Alors que le Royaume-Uni s’impose comme le seul pays européen à déployer massivement des technologies de reconnaissance faciale en temps réel, le Luxembourg confirme sa ligne de prudence.
Si le Luxembourg reste «ouvert aux technologies innovantes», pas question d’utiliser la reconnaissance faciale. Voilà en quelques mots la réponse adressée à la députée CSV Nancy Arendt par le ministre de l’Intérieur, Léon Gloden, et la ministre de la Justice, Elisabeth Margue.
Tous deux ont rappelé qu’aucun projet concret de reconnaissance faciale n’est actuellement envisagé au Luxembourg. «Tout éventuel projet pilote ne serait envisageable que sous des conditions juridiques, techniques et éthiques strictes», ont-ils précisé, rappelant que l’article 43bis du Code de la police interdit explicitement le recours à une telle technologie au Luxembourg.
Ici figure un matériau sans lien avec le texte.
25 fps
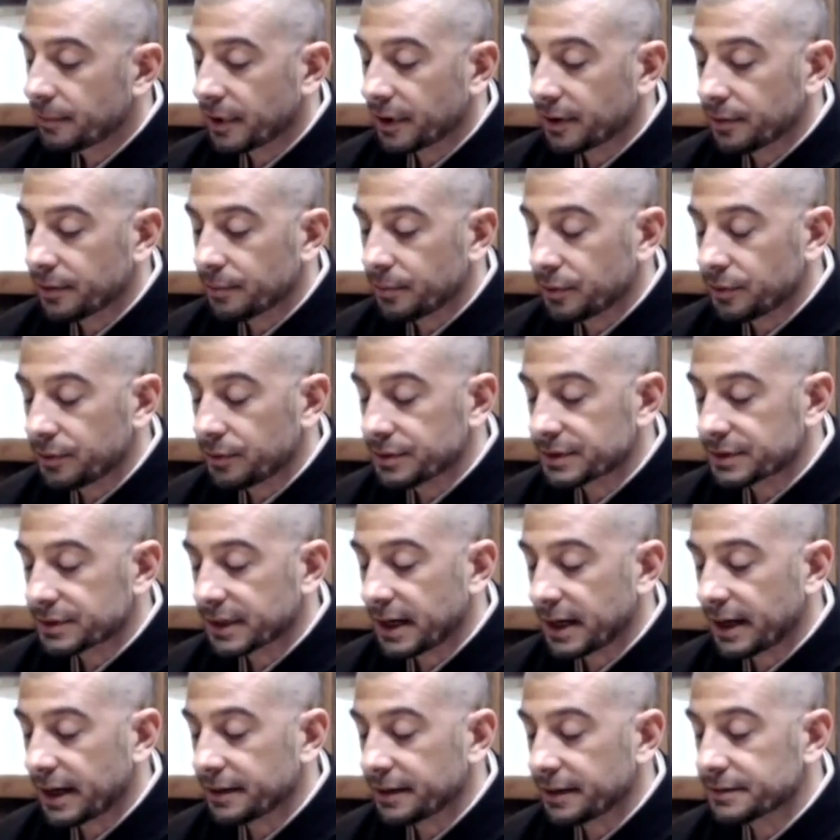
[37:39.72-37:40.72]
by the Buddha's
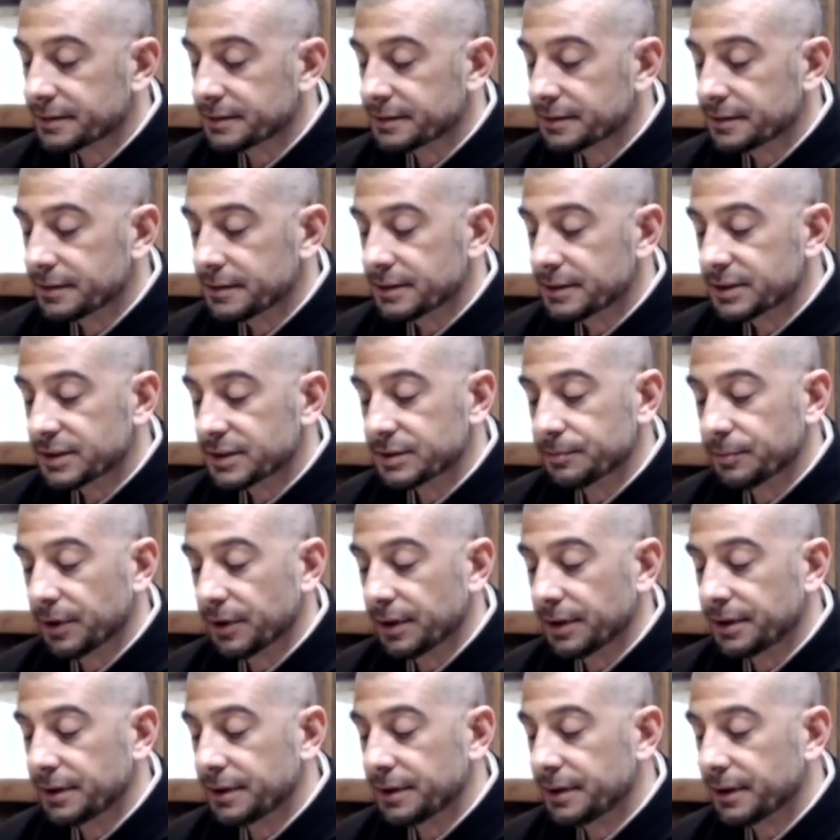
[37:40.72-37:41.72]
guidance,
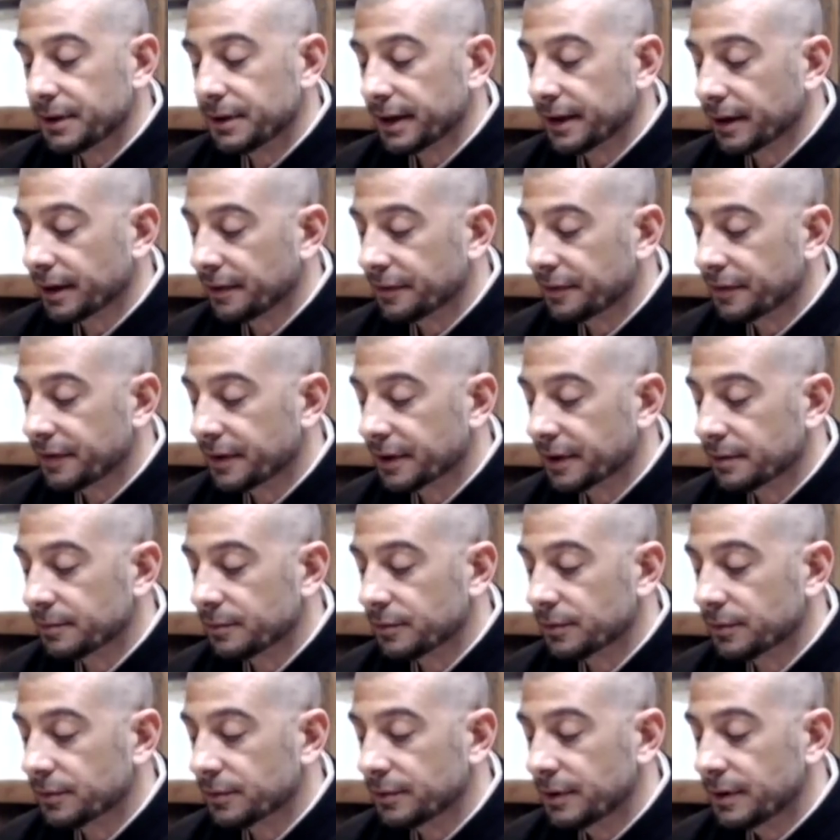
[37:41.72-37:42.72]
splendid and
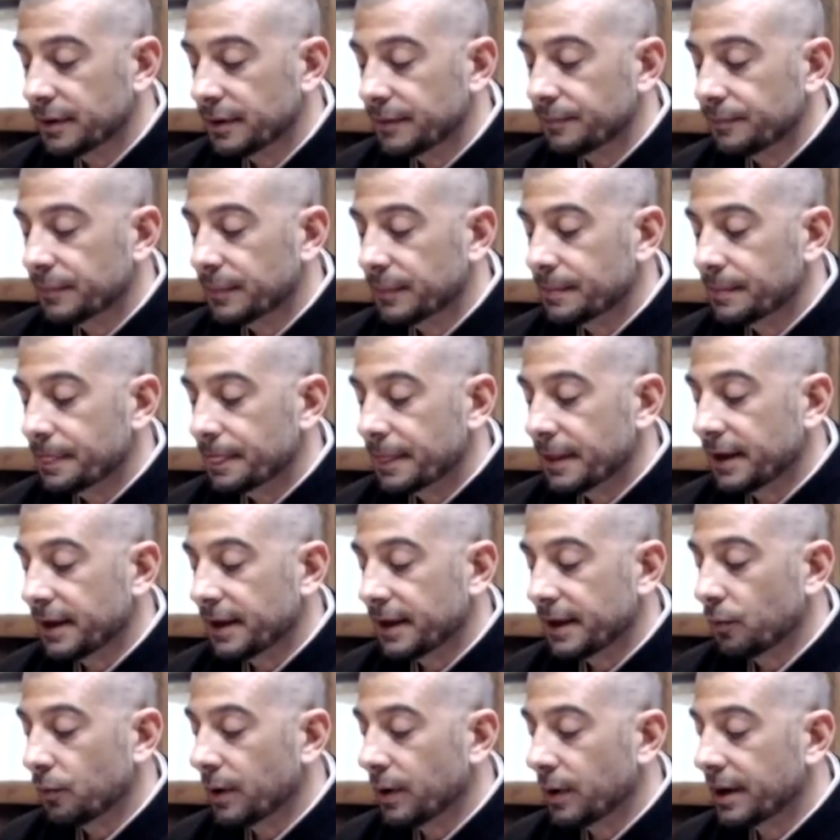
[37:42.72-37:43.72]
unthinkable,
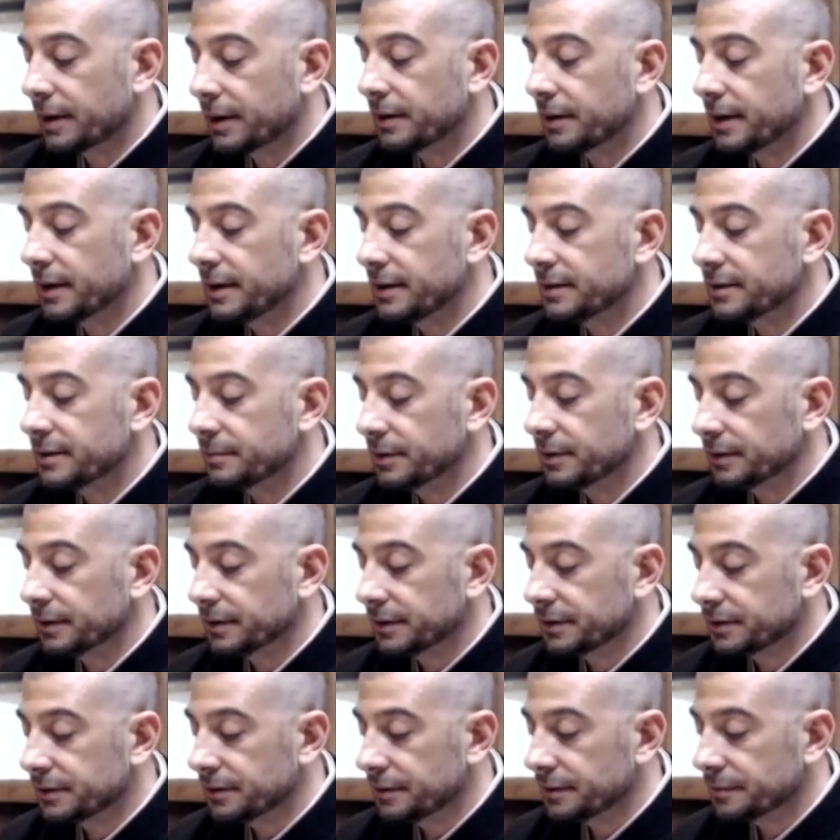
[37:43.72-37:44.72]
and awaken
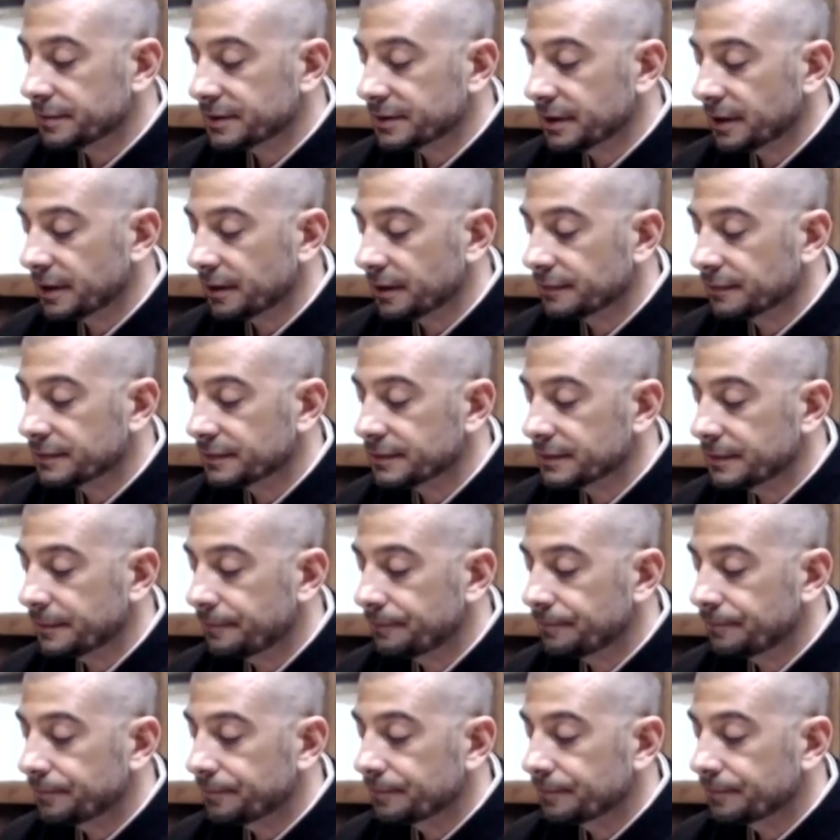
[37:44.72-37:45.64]
intimately to themselves.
Le contraste est frappant avec Londres, où la police a déjà scanné 4,7 millions de visages en 2024, notamment lors d’événements de masse comme le carnaval de Notting Hill. Les caméras sont installées sur le toit d’un van où opèrent des agents de police et lorsqu’un suspect passe à proximité, le système utilisant l’intelligence artificielle déclenche une alerte permettant de l’interpeller immédiatement.
Selon le chef de la police de la capitale anglo-saxonne, ces dispositifs ont permis plus de 1 000 arrestations depuis début 2024. Le ministère de l’Intérieur britannique prévoit désormais d’installer des caméras fixes dans certains quartiers, en complément des vans mobiles déjà utilisés.
Le recours à ces technologies a donc déjà considérablement augmenté depuis trois ans, passant de dix opérations entre 2016 et 2019 à une centaine depuis début 2025.
L’UE fait marche arrière
Une pratique qui inquiète surtout les ONG et défenseurs des droits humains, qui dénoncent l’absence de cadre légal clair et les risques de discriminations. Le régulateur britannique des droits humains a même jugé récemment l’usage de ces technologies «illégal».
«Le Royaume-Uni se transforme en un pays de suspects», s’inquiète ainsi l’organisation Big Brother Watch. «Il n’y a pas de base législative (…) donc la police a le champ libre pour écrire ses propres règles», a déclaré Rebecca Vincent, sa directrice intérimaire.
Son usage privé par des supermarchés ou des magasins d’habillement pour lutter contre des vols à l’étalage en forte augmentation les préoccupe particulièrement, avec «très peu d’informations» sur la collecte des données.
Dans l’Union européenne, la tendance est inverse : le règlement sur l’intelligence artificielle («AI Act»), entré en vigueur en février, interdit en principe la reconnaissance faciale en temps réel dans l’espace public, sauf exceptions très limitées (notamment en matière antiterroriste).
Les systèmes de reconnaissance faciale y sont classés «à haut risque» et soumis à des exigences strictes de transparence, de sécurité et de conformité aux droits fondamentaux.
«Chaque usage doit respecter les droits fondamentaux et garantir la proportionnalité», insiste Léon Gloden, écartant pour l’instant toute expérimentation sur le territoire luxembourgeois. Une position qui situe clairement le pays dans le camp européen de la prudence, au moment où le Royaume-Uni, affranchi du cadre juridique de l’UE, choisit de doubler l’usage de ces technologies.